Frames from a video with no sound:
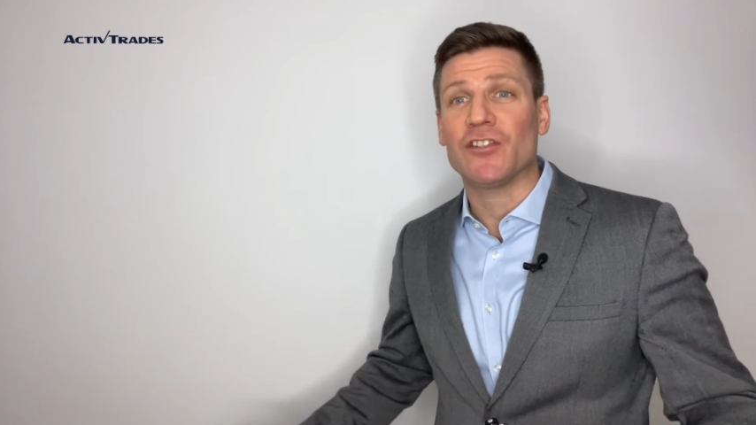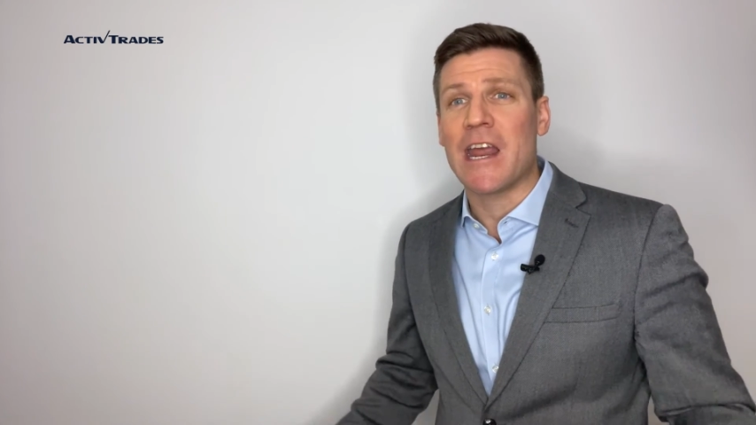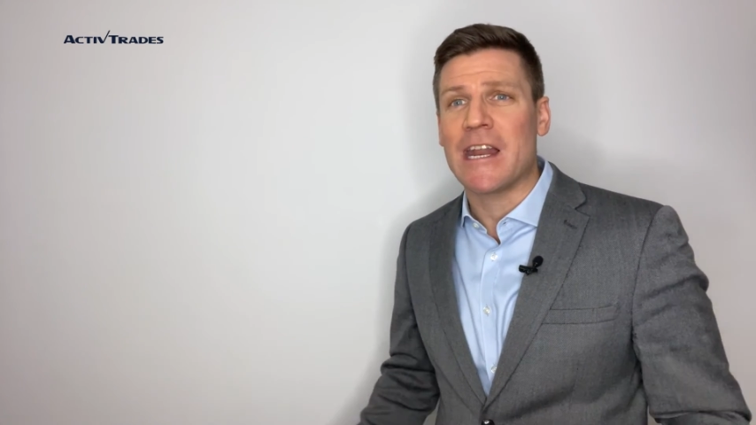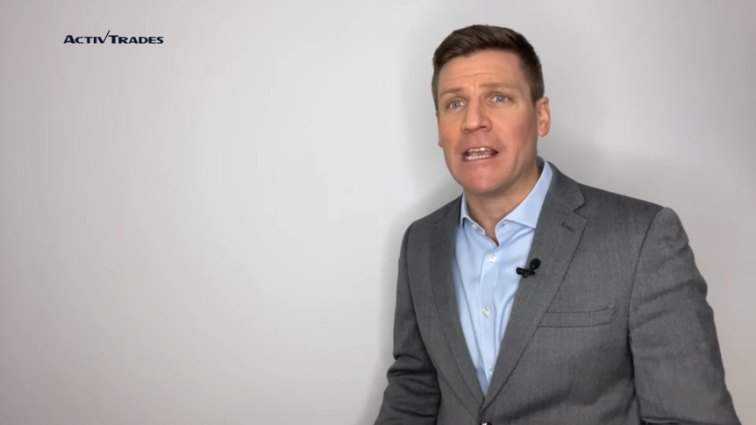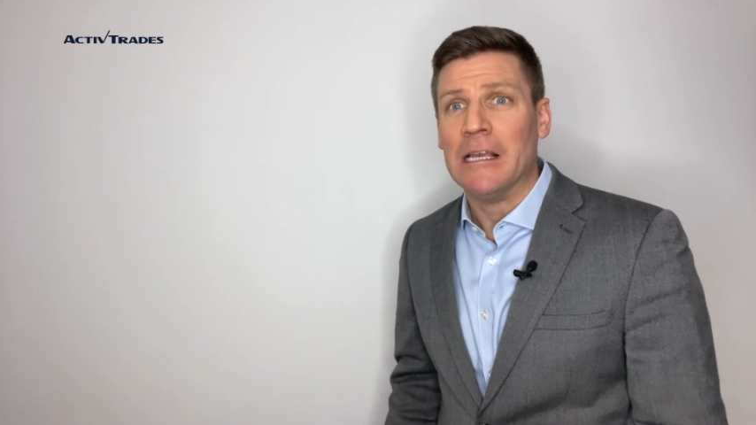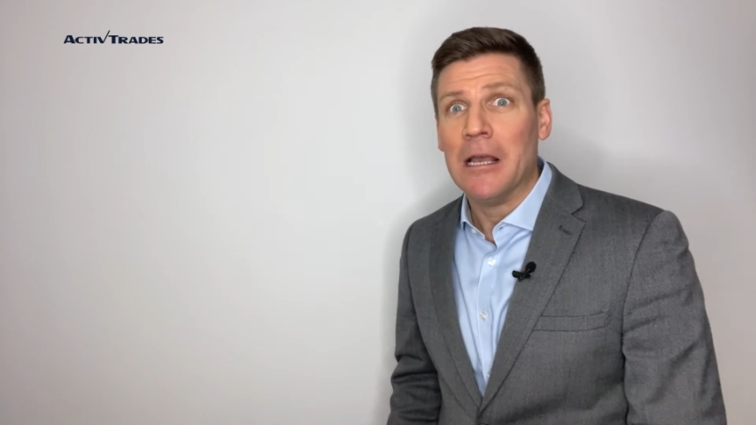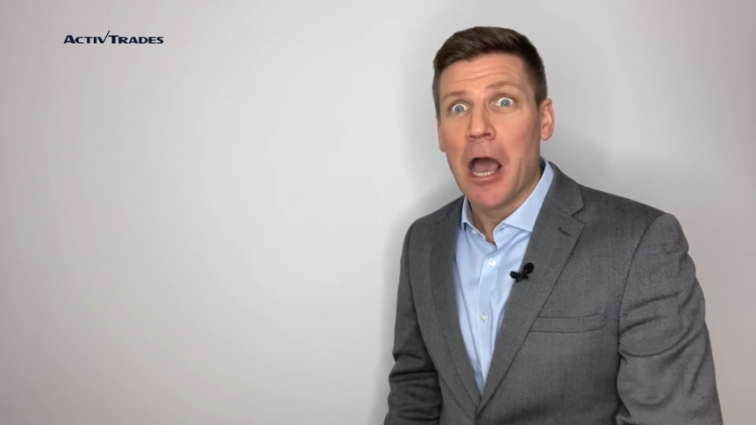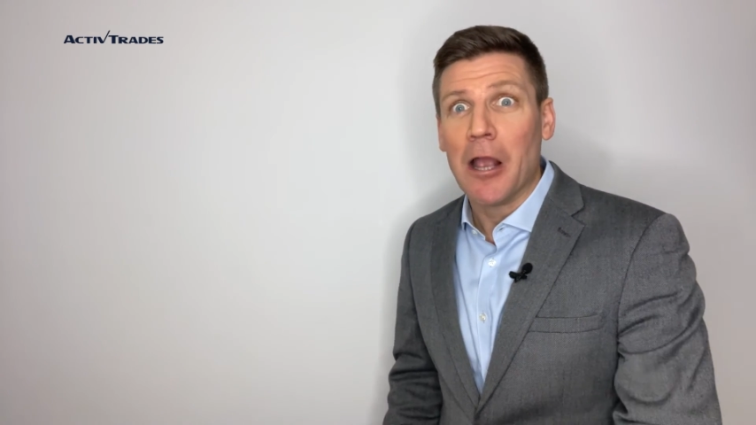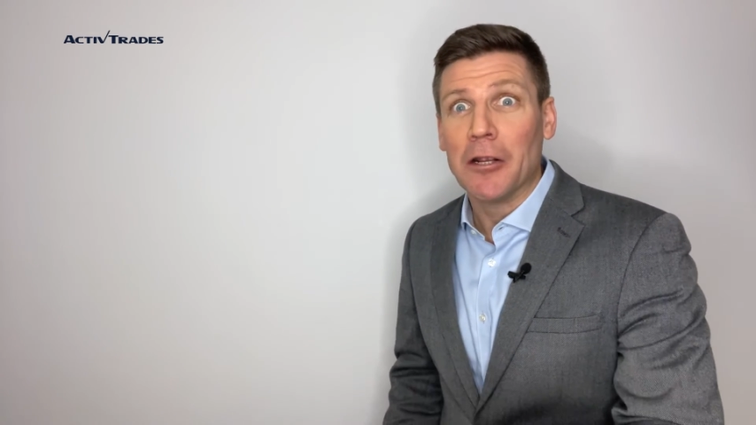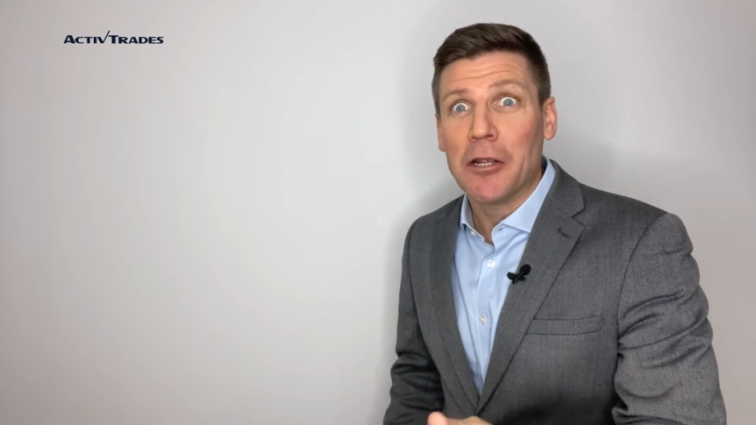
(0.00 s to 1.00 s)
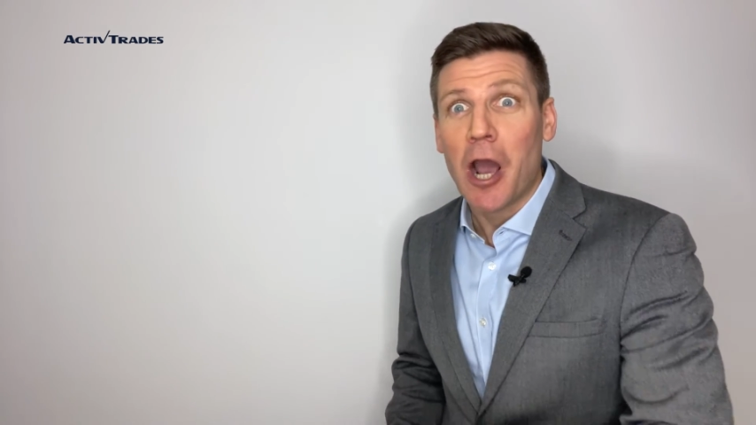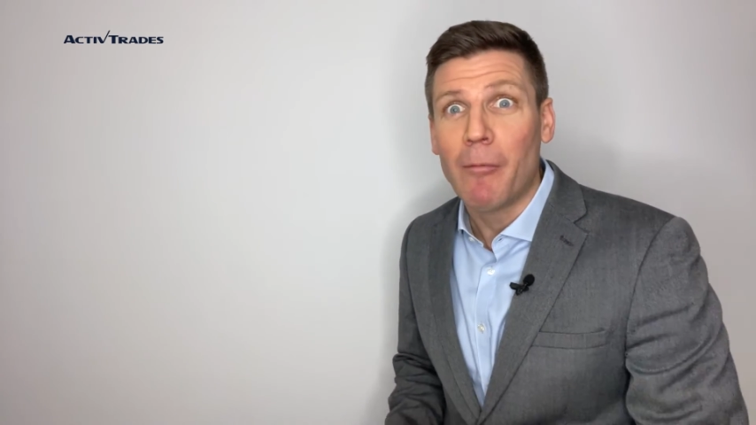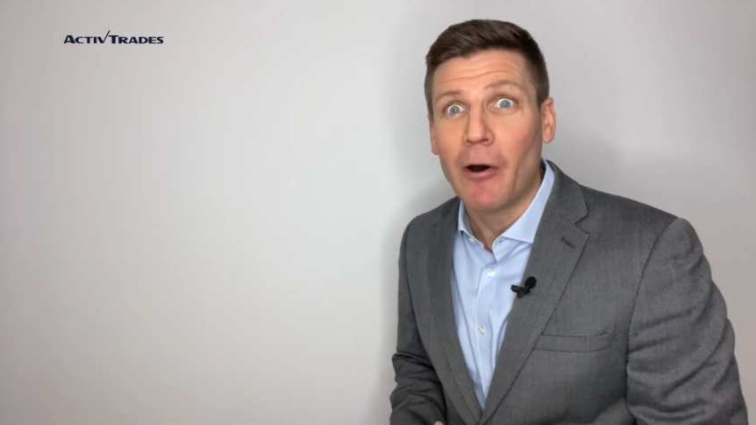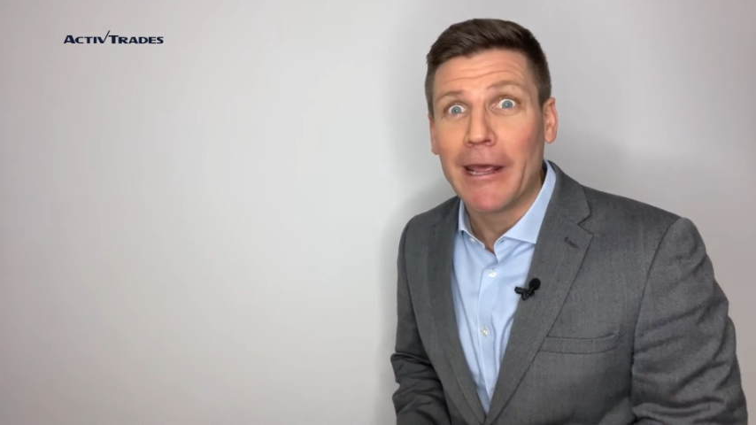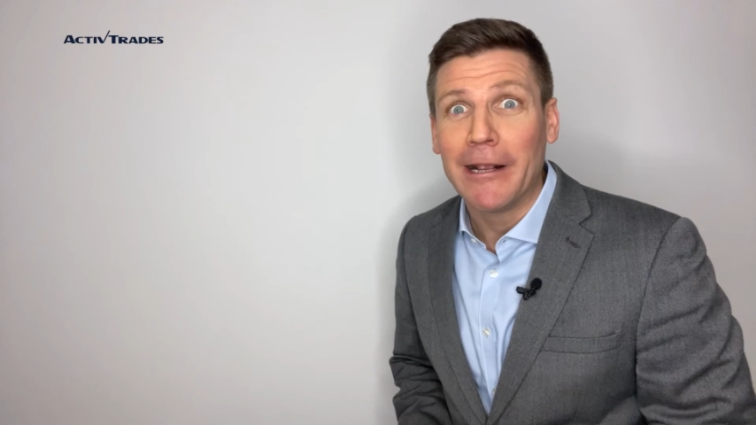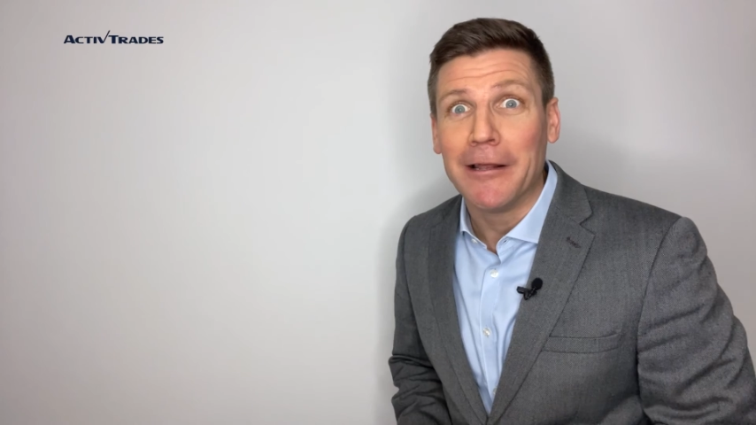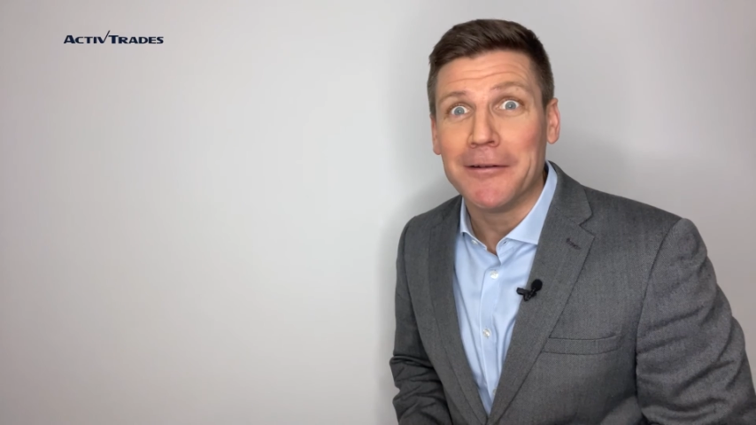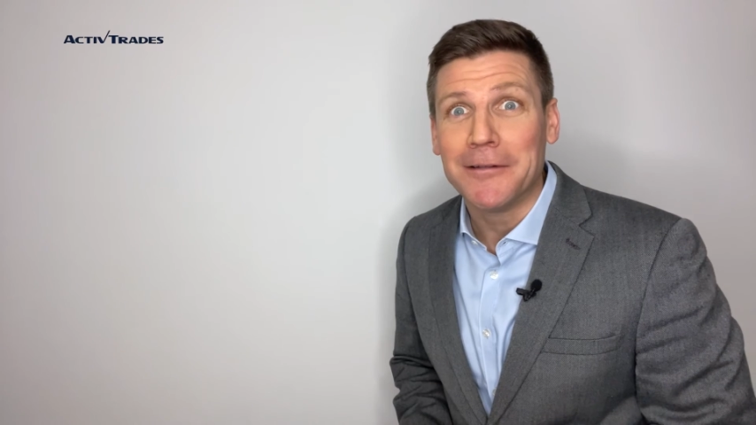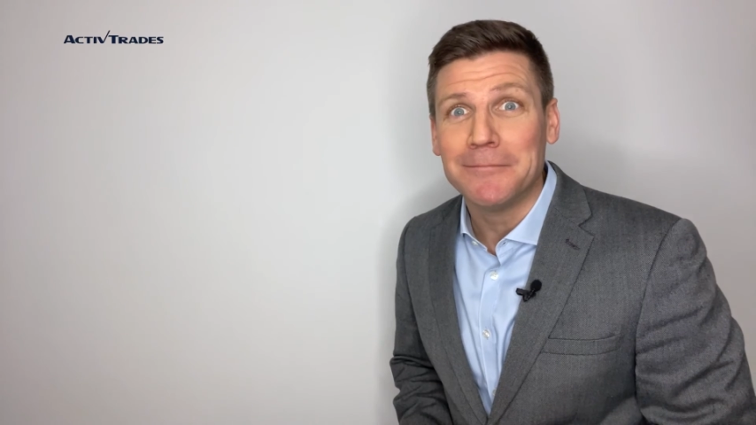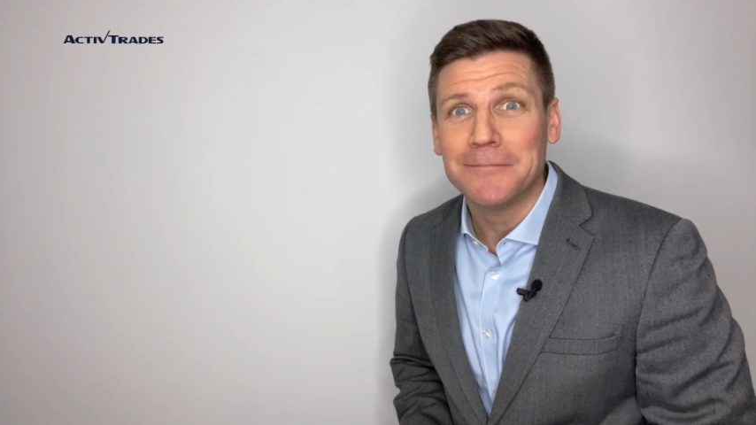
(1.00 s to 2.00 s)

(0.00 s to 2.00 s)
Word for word: trading, and come on, England.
──────────
• [REQUIREMENT]: When you copy the entries above, keep every word exactly and omit the images.

• [YOUR SOLUTION]:
Frames from a video with no sound:
(0.00 s to 1.00 s)
(1.00 s to 2.00 s)

(0.00 s to 2.00 s)
Word for word: trading, and come on, England.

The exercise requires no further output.